L’Allemagne partagée entre LGBT nazis et islam homophobe
Elle affirme : « L’immigration homophobe musulmane est un risque pour notre avenir ». Et elle explique : « J’ai vu se développer des zones de non-droit pour les femmes et c’est de pire en pire. Il y a en Allemagne des no-go areas où ma compagne et moi ne pouvons plus aller ». Ce que l’AfD défend donc par sa voix, ce sont les droits humains, humanistes, maçonniques, le libéralisme et l’immigration, pourvu qu’elle ne soit pas obscurantiste. D’autre part, comme l’ont fort bien expliqué Gauland et le coprésident de l’AfD au grand journal économique Frankfurter Allgemeine Zeitung, ce n’est pas la transformation de l’Europe en zone de libre-échange mondiale qui est la cause de la crise qu’elle connaît, mais le refus de certains pays de s’y plier. Comme si l’économisme était en Allemagne le moyen choisi par le système pour briser, ou au moins brider, l’élan populiste.
Les élections législatives inquiètent la communauté juive
En même temps cette soumission profonde au politiquement correct ne protège par l’AfD, et à travers elle la lutte contre l’invasion, de la diabolisation. Malgré l’origine de ses dirigeants, malgré son programme et son discours, l’AfD est assimilé aux nazis, tant en France qu’en Allemagne. L’hebdomadaire de référence Der Spiegel d’écrire : « Les fantômes du passé reviennent ». La communauté juive d’Allemagne s’inquiète, par la voix du conseil central des Juifs en Allemagne, Josef Schuster, de l’arrivée au Bundestag d’un « parti qui tolère dans ses rangs des idées d’extrême droite et qui dénigre les minorités dans notre pays ». Le message est clair : s’opposer à l’invasion est en soi nauséabond.
En Allemagne, être fier de son histoire signifie être nazi
Et les références historiques servent à renforcer l’ostracisme. Fait caractéristique qui mérite une brève analyse, toute la presse est tombée à bras raccourcis sur une déclaration qu’a faite Alexander Gauland début septembre en meeting.

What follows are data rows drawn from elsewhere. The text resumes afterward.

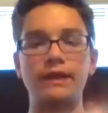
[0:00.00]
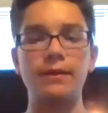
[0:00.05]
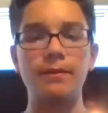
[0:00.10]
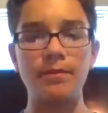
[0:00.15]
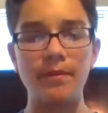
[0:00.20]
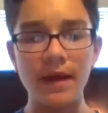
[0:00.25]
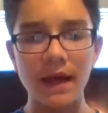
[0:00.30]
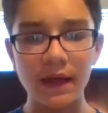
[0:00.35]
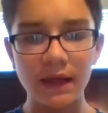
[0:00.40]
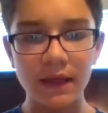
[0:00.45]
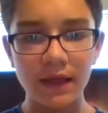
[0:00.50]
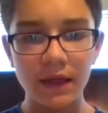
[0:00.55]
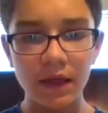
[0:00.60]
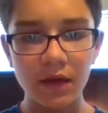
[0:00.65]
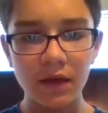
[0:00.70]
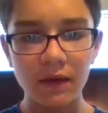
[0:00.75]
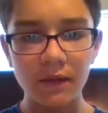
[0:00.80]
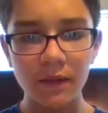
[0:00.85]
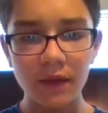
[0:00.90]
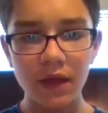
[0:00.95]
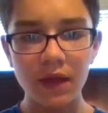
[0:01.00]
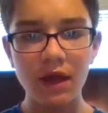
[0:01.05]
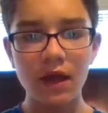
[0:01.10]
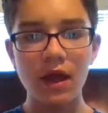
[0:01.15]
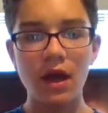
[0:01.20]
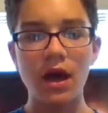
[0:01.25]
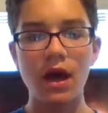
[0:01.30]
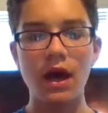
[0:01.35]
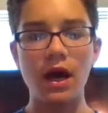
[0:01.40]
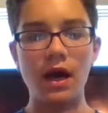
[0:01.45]
back here,
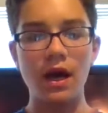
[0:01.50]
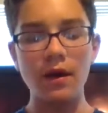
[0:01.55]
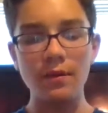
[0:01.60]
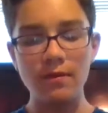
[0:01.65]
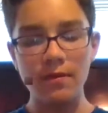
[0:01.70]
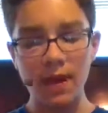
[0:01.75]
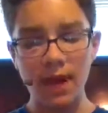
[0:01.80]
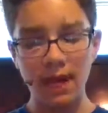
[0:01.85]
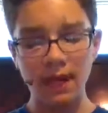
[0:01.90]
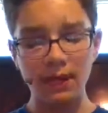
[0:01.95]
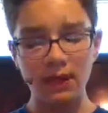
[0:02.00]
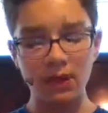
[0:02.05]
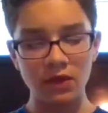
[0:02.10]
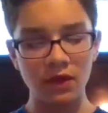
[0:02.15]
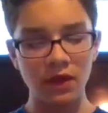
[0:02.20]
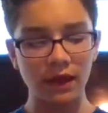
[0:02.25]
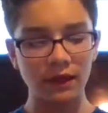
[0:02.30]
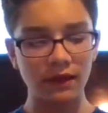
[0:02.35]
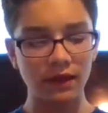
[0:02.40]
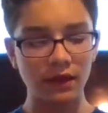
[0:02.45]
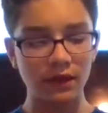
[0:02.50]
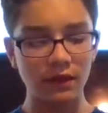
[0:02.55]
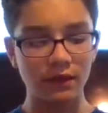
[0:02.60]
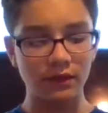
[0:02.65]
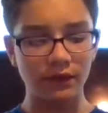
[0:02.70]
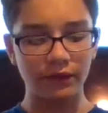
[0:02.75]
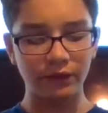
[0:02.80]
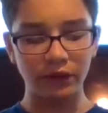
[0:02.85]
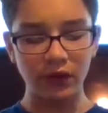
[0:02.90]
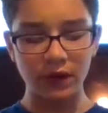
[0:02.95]
and you got the
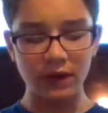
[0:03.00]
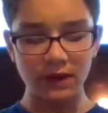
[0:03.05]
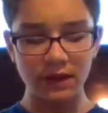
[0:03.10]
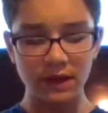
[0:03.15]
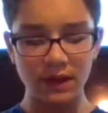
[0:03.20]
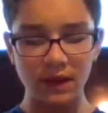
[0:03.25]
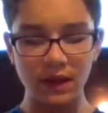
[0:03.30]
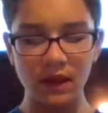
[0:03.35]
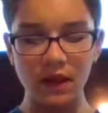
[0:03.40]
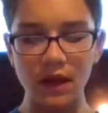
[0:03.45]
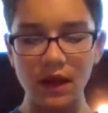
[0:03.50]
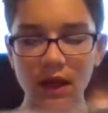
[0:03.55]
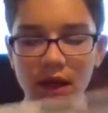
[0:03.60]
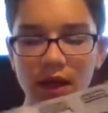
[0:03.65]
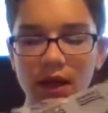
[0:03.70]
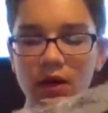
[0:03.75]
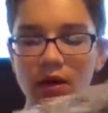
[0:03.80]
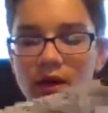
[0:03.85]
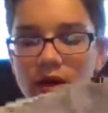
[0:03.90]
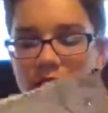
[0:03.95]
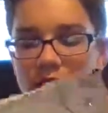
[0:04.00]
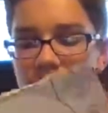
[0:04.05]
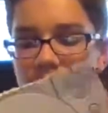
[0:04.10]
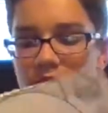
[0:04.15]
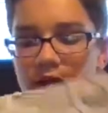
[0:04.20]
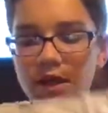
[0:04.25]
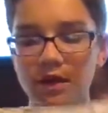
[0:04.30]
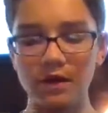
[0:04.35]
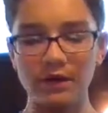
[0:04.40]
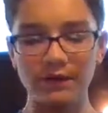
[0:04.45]
front
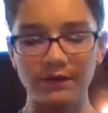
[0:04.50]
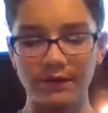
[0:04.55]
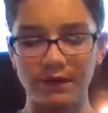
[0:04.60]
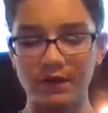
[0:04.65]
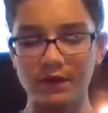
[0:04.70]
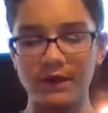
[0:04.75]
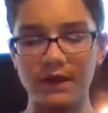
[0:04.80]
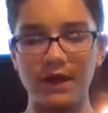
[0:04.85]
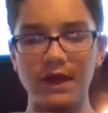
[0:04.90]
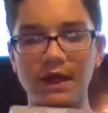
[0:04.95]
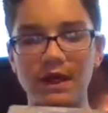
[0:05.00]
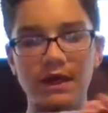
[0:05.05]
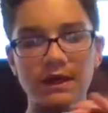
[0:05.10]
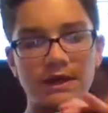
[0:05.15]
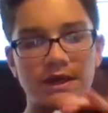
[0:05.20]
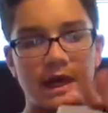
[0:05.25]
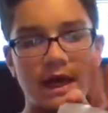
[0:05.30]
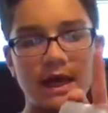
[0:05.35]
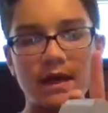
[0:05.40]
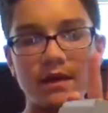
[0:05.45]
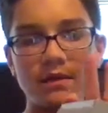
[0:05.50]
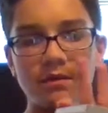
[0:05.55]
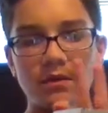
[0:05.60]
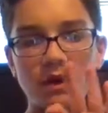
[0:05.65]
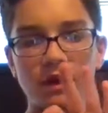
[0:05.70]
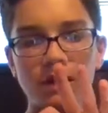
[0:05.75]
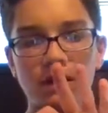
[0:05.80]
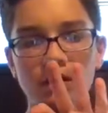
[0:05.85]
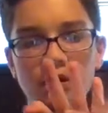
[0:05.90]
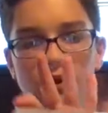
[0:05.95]
here for the
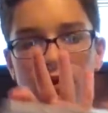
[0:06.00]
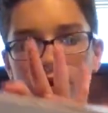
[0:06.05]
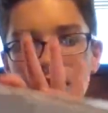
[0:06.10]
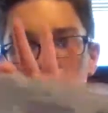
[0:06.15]
game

Après avoir affirmé qu’« Aucun autre peuple n’avait abordé ses erreurs du passé avec autant de clarté que les Allemands », et pris ses distances avec le nazisme qui n’a « rien à voir avec notre identité d’aujourd’hui », il a cependant estimé : « Si les Français sont à juste titre fiers de leur empereur et les Britanniques de Nelson et Churchill, nous avons le droit d’être fiers de ce que nos soldats ont accompli durant les deux guerres mondiales ».

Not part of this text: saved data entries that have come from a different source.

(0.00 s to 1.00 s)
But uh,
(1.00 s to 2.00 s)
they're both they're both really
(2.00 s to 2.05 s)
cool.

L’éthique du mondialisme contre l’AfD
La gloire militaire est ce qu’elle est, et nulle guerre ne se fait sans crime . Mais il était clair que ce témoignage d’admiration pour le courage et l’efficacité de la Deutsches Heer et de la Wehrmacht n’était en rien un éloge du régime nazi. La réaction du Vert Volker Beck, selon qui l’armée allemande « s’est battue pour les assassinats d’Auschwitz » participe d’une vraie maladie mentale, ou plutôt d’un dénigrement de l’Allemagne en particulier et de la nation en général qui entre dans le plan du mondialisme. Beck a eu en effet cette phrase révélatrice : « Les seuls dont on peut être fiers ce sont les rares soldats résistants et les déserteurs ». Cela signifie que seul celui qui trahit son pays trouve grâce aux yeux de l’éthique mondialiste.